Figure 9. Sample managed navigation term set

  1. Create a term set structure, similar to that in Figure 10.
  2. Click the Site Navigation term set.
  3. In the right panel, click the Intended Use tab.
  4. Check the check box to enable the term set for navigation—you can also use the term set for tagging if you wish by toggling the other check box option.
  5. Click the Save button to save the changes.
  6. Click the tab for term driven pages—this page shows the settings for friendly URLs for the term set (more on friendly URLs shortly).
  7. Now you are ready to configure your publishing site to use the managed navigation.
  8. Open your publishing site (assuming the hosting web application uses the Managed Metadata Service you just configured).
  9. Click the gear icon, then select the menu item for site settings.
  10. Click the link for Navigation, under the Look and Feel header.
  11. SharePoint displays the navigation settings page like that in Figure 11.
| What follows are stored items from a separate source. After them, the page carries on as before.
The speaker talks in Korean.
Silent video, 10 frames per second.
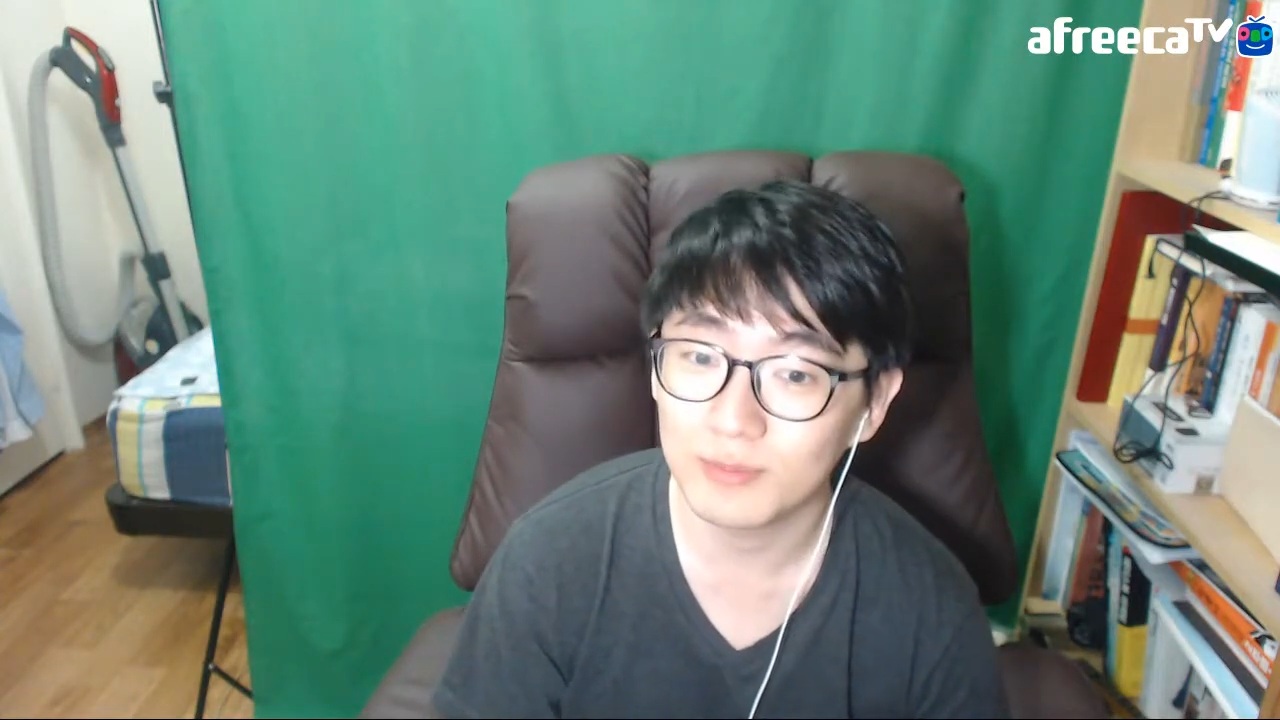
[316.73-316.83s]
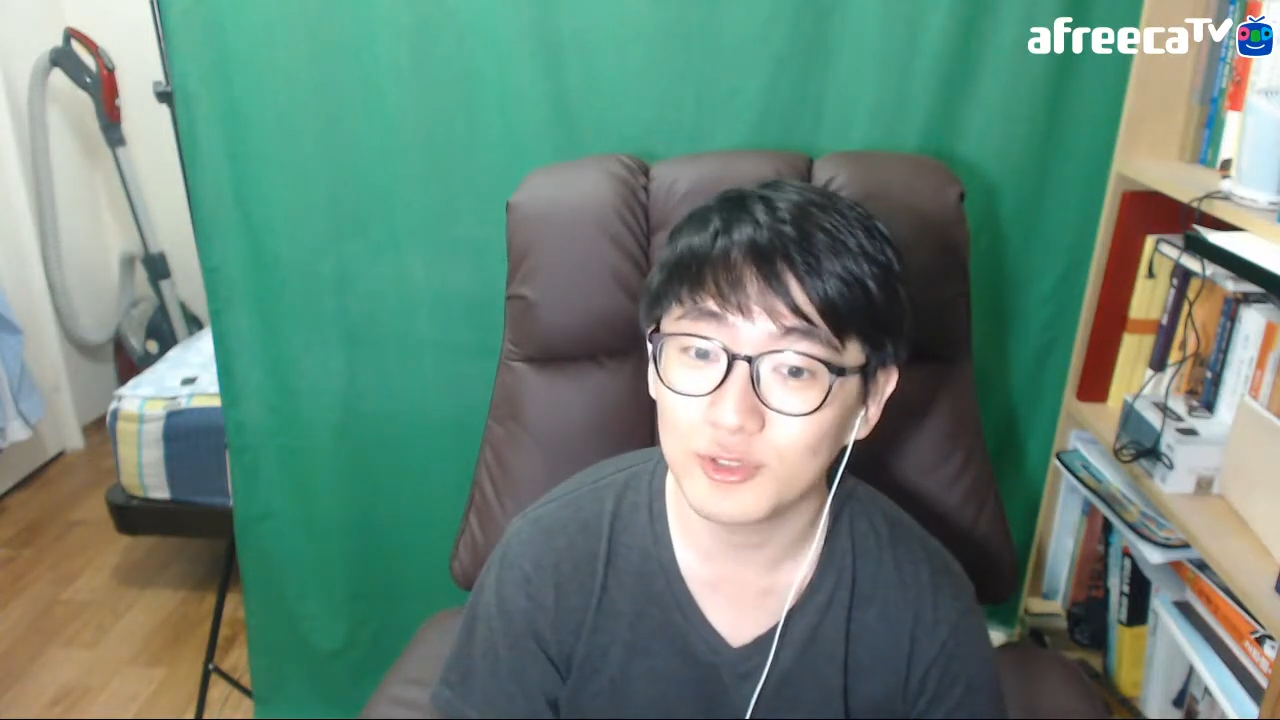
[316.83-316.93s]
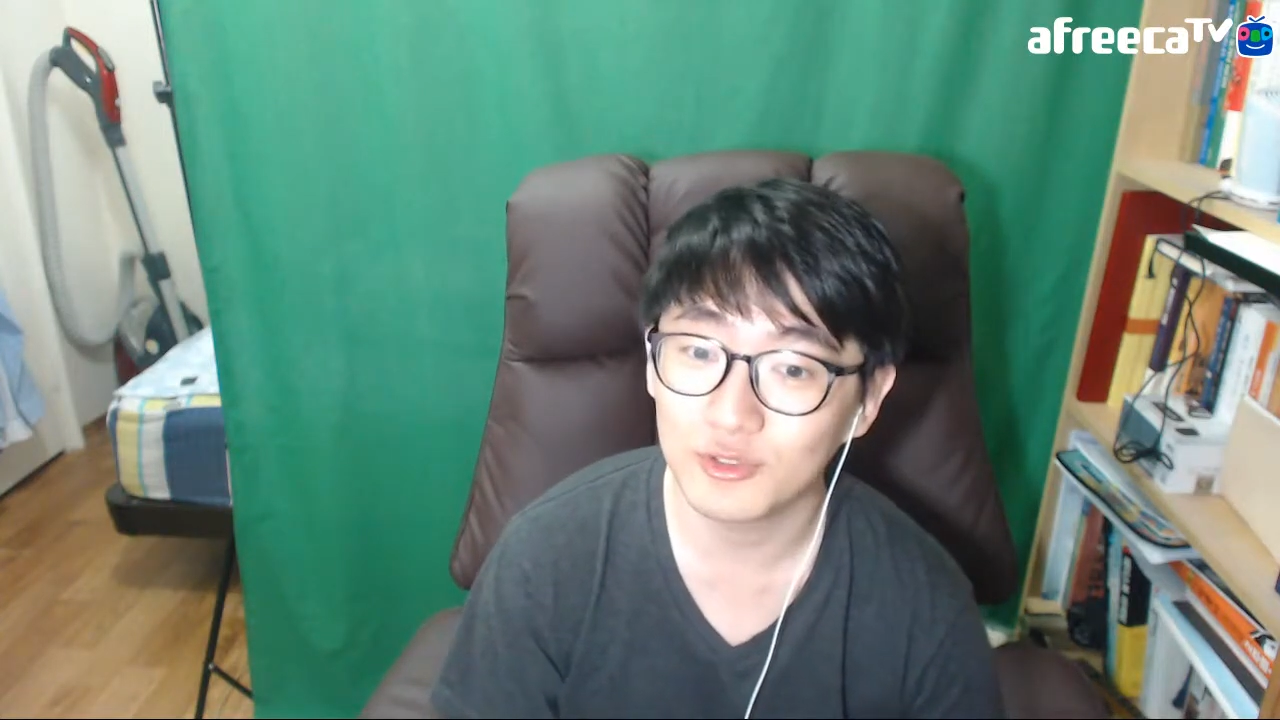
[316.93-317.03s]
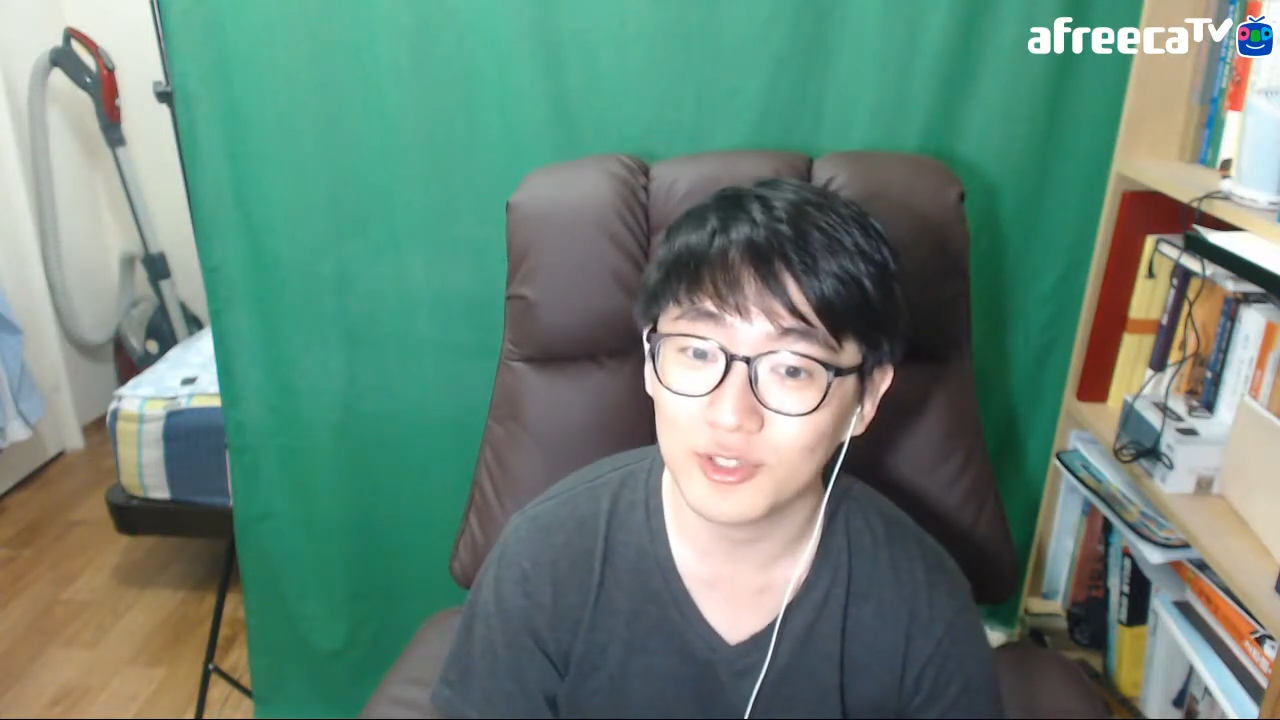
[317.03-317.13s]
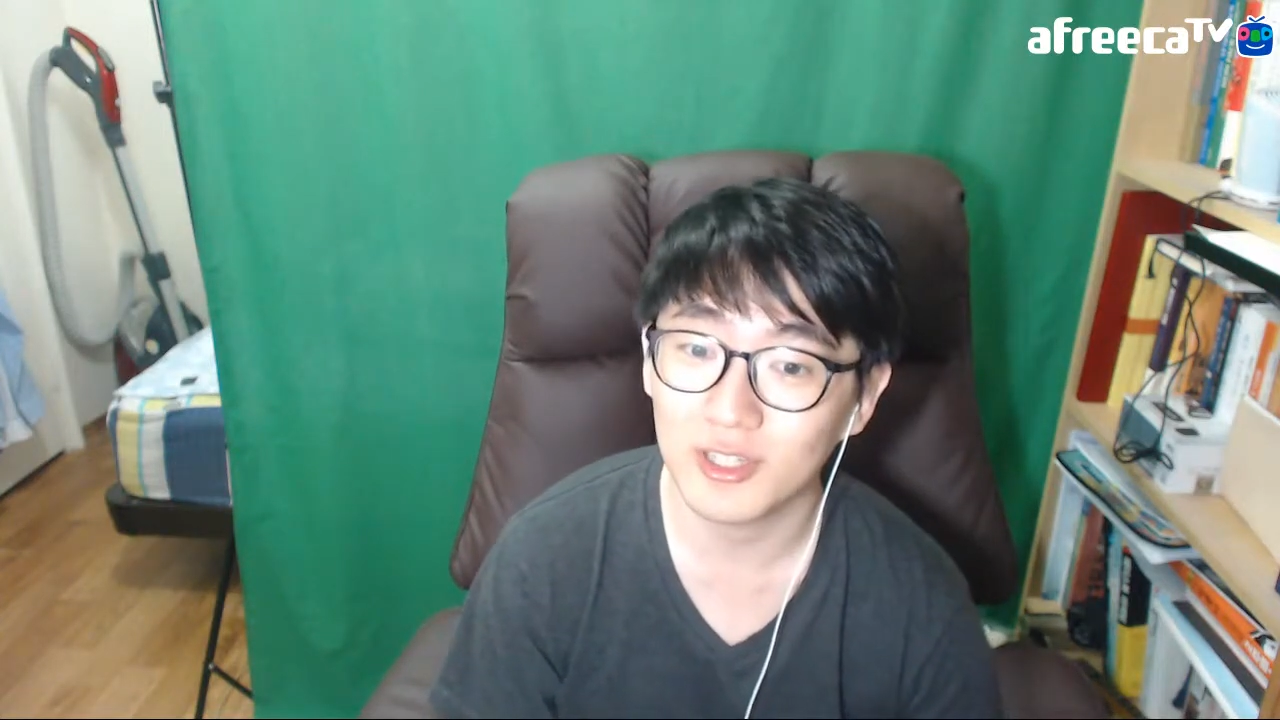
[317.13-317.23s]

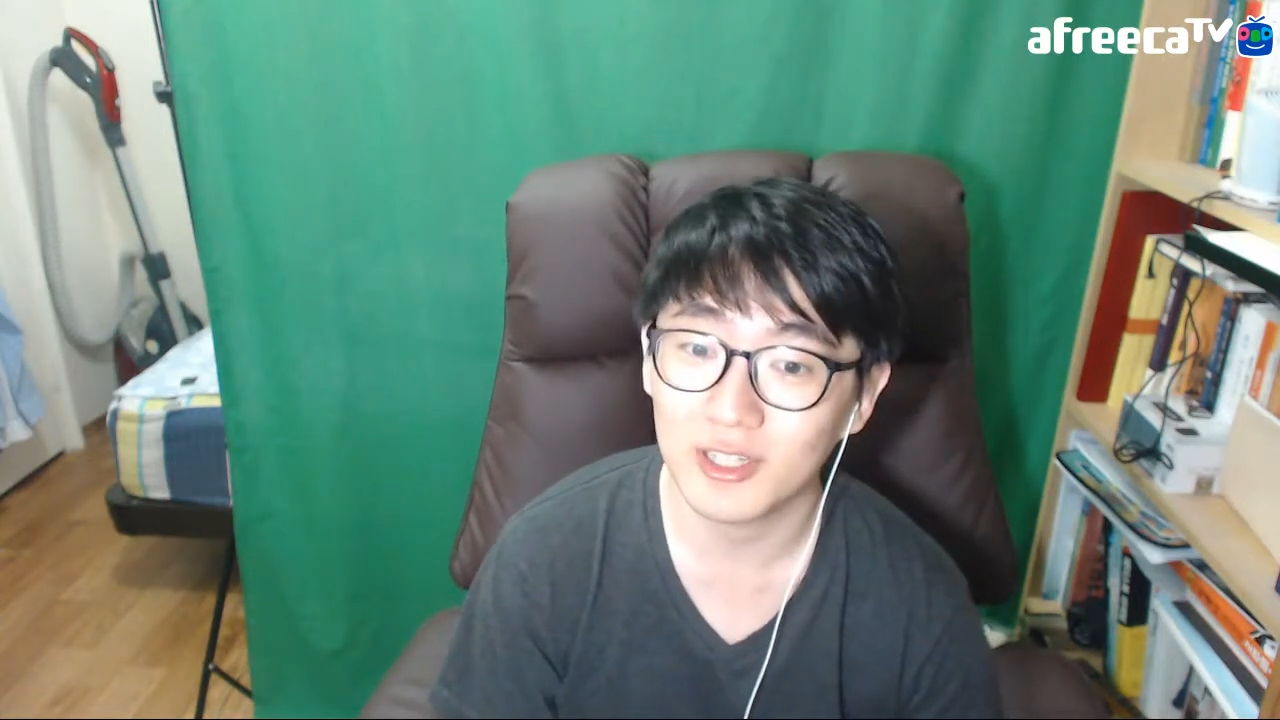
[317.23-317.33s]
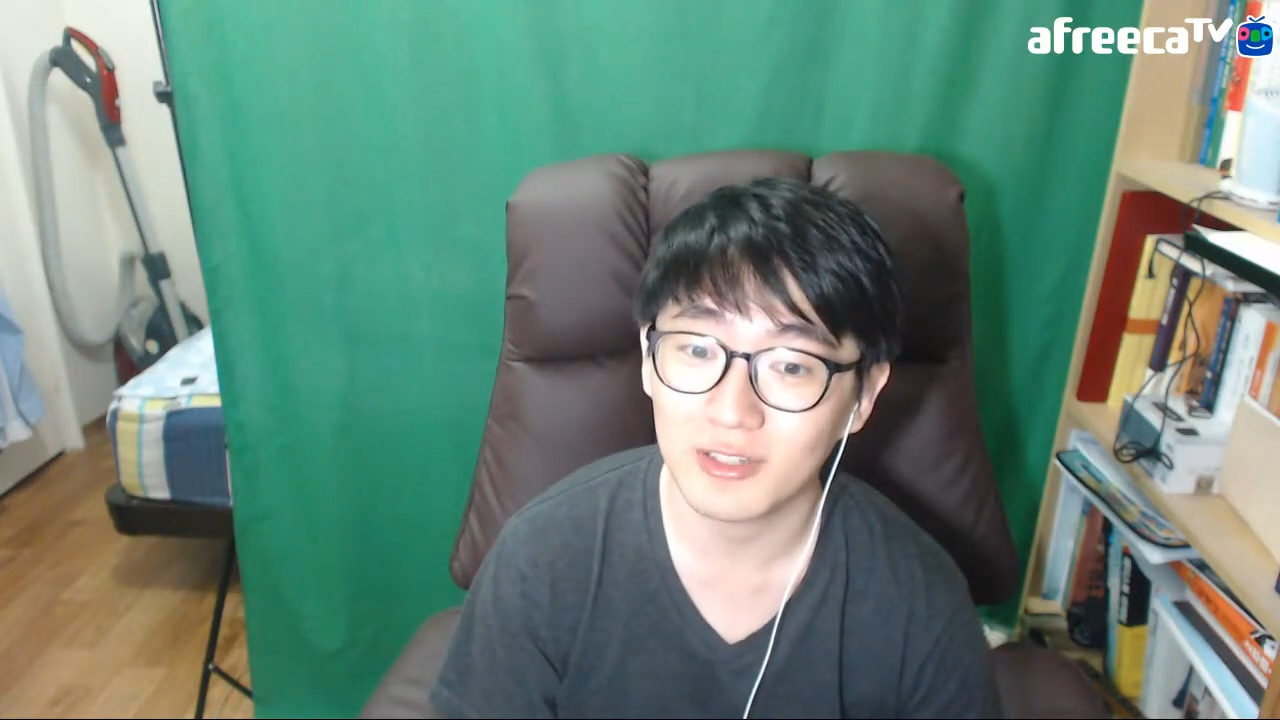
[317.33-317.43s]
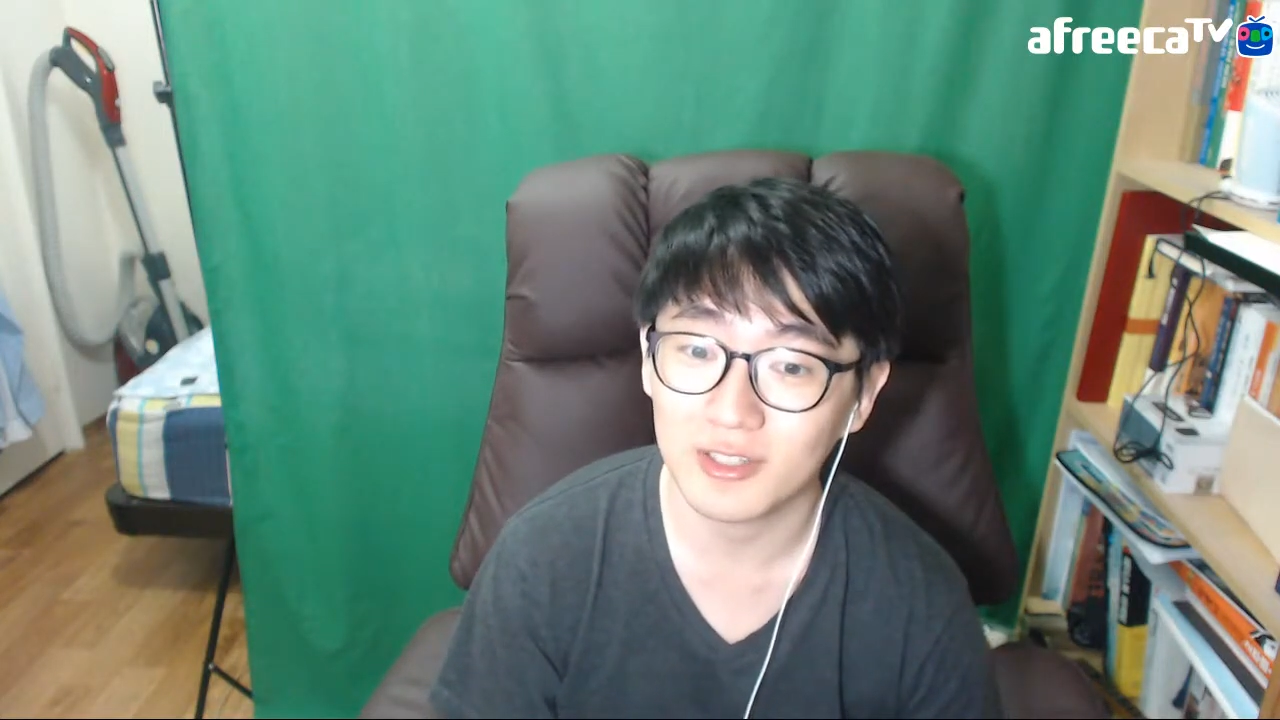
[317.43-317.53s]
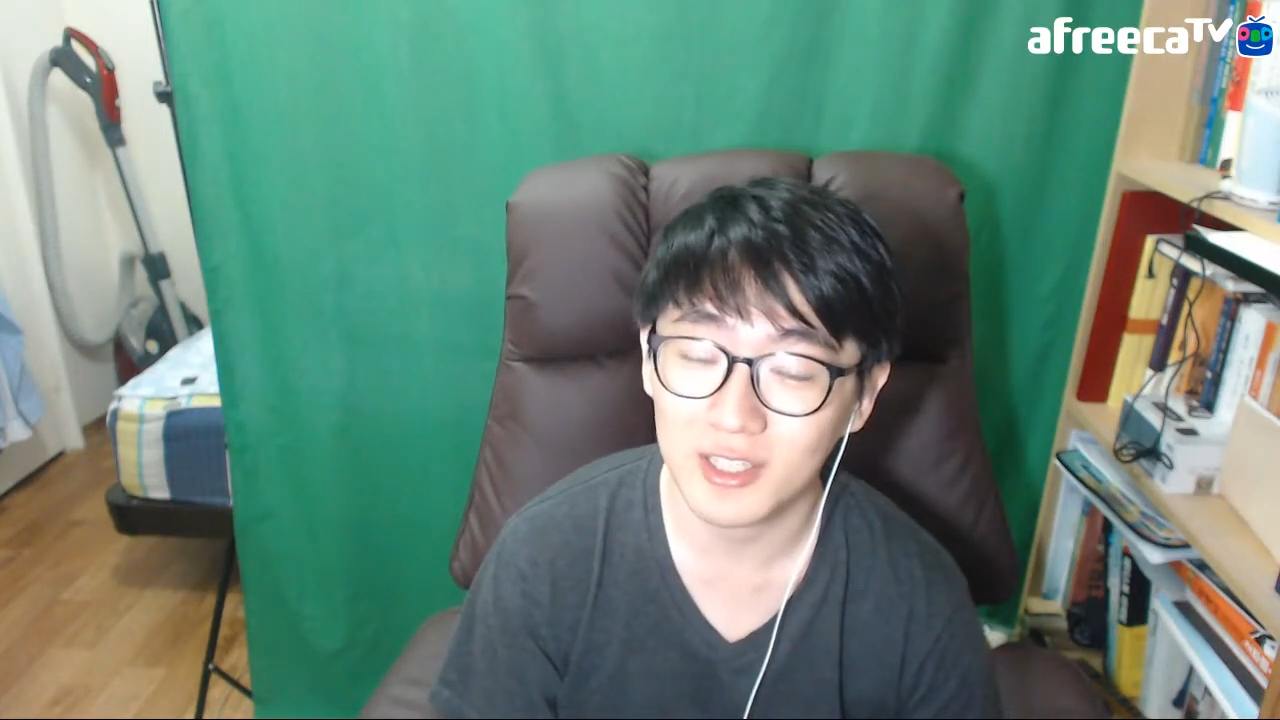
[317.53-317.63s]
음주운전을 했던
    9781430249412_Fig10-26.jpg

    Figure 10. Managed navigation in SharePoint site

  12. Choose the radio button option for Managed Navigation for either or both the left and global (top) navigation.
  13. Scroll to the bottom of the page to the Managed Navigation Term Set section.
  14. Select the term set to use for managed navigation.
  15. The check boxes below the term set browser tell SharePoint whether to populate your term set with nodes when you create new pages in the site and whether to generate friendly URLs for new pages.
  16. Click the OK button at the bottom of the page to save your changes.

Figure 11 shows the managed navigation nodes in the working site. If you compare the left navigation with the global (top) navigation, you should see that they show the same structure, except the global navigation renders navigation pop-out menus for levels greater than the two deep of the current node. This is typical behavior: left navigation usually shows two levels below the current site node and global navigation all, depending on the site design.